Directions: Place butter and onion in a pot set over medium-low heat. Saute until onion is soft and translucent. Add spices and sauté for 2 to 3 minutes. Add chickenpeas and tomatoes. Bring to a quick boil and then lower to a simmer. Simmer for 30 minutes.

Aromatically Spice Basmati Rice

4 to 6 servings

  • 1 ½ cup Basmati
  • 3 cups vegetable stock
  • ½ tsp saffron threads
  • 2 cinnamon sticks
  • 1 star anise pod
  • 1 tablespoon butter or ghee (clarified butter)
  • Salt, to taste

Directions: Wash rice in colander under cold water. When wash is clean, drain, season with pinch of salt and set aside for 15 minutes. Place stock and saffron to a pot. Simmer for 10 minutes, then bring to a boil. Add the rice, cinnamon and anise. Cover and reduce to medium-low. Cook for about 12 minutes. Add butter (or ghee). Taste and then season with salt.

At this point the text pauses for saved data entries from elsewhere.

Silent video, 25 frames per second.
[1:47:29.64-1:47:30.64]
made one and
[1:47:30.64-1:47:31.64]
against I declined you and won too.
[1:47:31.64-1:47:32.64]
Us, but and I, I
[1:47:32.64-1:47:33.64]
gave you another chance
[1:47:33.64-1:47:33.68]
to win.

Spices such as cumin, mustard seed and turmeric give the dressing of this carrot-based salad an aromatic lift.  -Mark DeWolf
Spices such as cumin, mustard seed and turmeric give the dressing of this carrot-based salad an aromatic lift. -Mark DeWolf

Carrot & Raisin Salad

4 to 6 servings

  • 6 large carrots, peeled, shredded
  • 1 cup raisin
  • 1 ½ tbsp vegetable oil
  • 1/2 tsp each cumin, turmeric
  • 1/4 tsp each mustard seeds, coriander seeds
  • 1 clove garlic, minced
  • ½ tsp salt
  • 1 tsp sugar
  • 1 lemon, juice, zest

Directions: Place carrot and raisins in a bowl. Set aside. Place a sauté pan over medium heat. Add oil and spices. Sauté for about 2-3 minutes (or until seeds pop), add garlic and sauté for another 30 seconds. Remove from heat and let cool. Add salt, sugar, lemon juice and lemon zest and whisk to combine. Pour vinaigrette over carrots and raisins. Toss to combine.

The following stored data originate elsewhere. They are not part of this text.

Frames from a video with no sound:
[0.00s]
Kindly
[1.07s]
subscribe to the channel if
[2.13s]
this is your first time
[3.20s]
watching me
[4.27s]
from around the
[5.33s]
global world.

This simple version of raita (cucumber and yogurt) makes for a refreshing counterpoint to spicy Indian-inspired dishes.  -Mark DeWolf
This simple version of raita (cucumber and yogurt) makes for a refreshing counterpoint to spicy Indian-inspired dishes. -Mark DeWolf

Simple Raita

4 to 6 servings

  • 1 English cucumber, shredded
  • 2 cups yogurt
  • 1 lime, zest, juice
  • ½ tsp each ground coriander, ground cumin
  • 1/4 cup coriander, chopped
  • Salt, to taste

Directions: Season cucumber with a large pinch of salt, and then place in colander to drain (about 30 minutes). Place cucumber along with remaining ingredients in a bowl. Mix well. Season with salt to taste.